AB - Calcium looping CO2 capture is a promising technology to reduce CO2 emissions from cement production. Coal has been seen as a logical choice of fuel to drive the calcium looping process as coal is already the primary fuel used to produce cement. This study assesses the impact of using different fuels, namely coal, natural gas, woody biomass and a fuel mix (50% coal, 25% biomass and 25% animal meal), on the environmental performance of tail-end calcium looping applied to the clinker production at a cement plant in North-western Europe. Process modelling was applied to determine the impact of the different fuels on the mass and energy balance of the process which were subsequently used to carry out a life cycle assessment to evaluate the environmental performance of the different systems. Using natural gas, biomass or a fuel mix instead of coal in a tail-end calcium looping process can improve the efficiency of the process, as it decreases fuel, limestone and electricity consumption.
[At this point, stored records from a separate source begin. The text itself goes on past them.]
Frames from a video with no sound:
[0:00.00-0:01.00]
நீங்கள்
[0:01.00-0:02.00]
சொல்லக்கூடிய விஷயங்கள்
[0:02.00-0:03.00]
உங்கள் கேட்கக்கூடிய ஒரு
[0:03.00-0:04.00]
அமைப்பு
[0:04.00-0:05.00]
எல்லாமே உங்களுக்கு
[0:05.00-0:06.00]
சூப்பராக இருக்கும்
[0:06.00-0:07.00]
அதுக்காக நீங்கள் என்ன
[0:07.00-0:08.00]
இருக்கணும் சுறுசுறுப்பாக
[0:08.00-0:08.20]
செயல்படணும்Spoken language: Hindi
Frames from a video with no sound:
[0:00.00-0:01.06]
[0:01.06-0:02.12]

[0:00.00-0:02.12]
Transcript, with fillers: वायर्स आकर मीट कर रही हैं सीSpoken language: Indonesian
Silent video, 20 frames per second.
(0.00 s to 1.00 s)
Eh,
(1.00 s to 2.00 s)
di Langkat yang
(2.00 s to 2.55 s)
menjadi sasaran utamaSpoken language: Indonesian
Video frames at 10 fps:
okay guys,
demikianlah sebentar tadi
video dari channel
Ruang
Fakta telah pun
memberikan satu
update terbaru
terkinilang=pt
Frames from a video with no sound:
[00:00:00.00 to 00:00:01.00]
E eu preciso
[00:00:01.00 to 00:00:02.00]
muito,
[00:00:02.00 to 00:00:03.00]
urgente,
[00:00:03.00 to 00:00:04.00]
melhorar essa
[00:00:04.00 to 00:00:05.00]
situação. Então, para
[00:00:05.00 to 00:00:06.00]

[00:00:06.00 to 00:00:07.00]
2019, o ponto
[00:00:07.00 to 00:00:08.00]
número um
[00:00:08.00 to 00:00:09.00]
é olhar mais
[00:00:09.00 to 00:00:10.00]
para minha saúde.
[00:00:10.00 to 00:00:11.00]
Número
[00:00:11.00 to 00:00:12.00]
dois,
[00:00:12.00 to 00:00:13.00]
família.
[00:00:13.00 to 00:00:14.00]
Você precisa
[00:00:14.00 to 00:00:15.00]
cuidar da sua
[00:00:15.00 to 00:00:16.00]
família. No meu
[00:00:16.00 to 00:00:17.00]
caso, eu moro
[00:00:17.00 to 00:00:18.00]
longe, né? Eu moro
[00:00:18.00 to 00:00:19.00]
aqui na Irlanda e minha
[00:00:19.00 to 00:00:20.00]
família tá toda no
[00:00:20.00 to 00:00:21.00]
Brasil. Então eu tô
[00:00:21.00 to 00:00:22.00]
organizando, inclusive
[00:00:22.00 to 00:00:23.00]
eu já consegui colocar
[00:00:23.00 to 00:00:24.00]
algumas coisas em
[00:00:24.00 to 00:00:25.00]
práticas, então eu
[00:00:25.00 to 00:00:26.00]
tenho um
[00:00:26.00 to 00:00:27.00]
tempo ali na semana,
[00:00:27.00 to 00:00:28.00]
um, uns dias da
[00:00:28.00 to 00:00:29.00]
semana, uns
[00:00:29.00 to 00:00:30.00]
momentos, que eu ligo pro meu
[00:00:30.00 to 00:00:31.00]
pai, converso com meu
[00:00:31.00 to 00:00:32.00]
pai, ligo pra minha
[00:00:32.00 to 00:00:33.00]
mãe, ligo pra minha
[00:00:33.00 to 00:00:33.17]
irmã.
Consequently, while coal-fired calcium looping can reduce the global warming potential (life cycle CO2 emissions) of clinker production by 75%, the use of natural gas further decreases these emissions (reduction of 86%) and biomass use could results in an almost carbon neutral (reduction of 95% in the fuel mix case) or net negative process (−104% reduction in the biomass case). Furthermore, replacing coal with natural gas or biomass reduces most other environmental impact categories as well, mostly due to avoided impacts from coal production. The level of improvement strongly depends on whether spent sorbent can be utilized in clinker production, and to what extent sequestered biogenic CO2 can reduce global warming potential. Overall, the results illustrate the potential of using alternative fuels to improve the environmental performance of tail-end calcium looping in the cement industry.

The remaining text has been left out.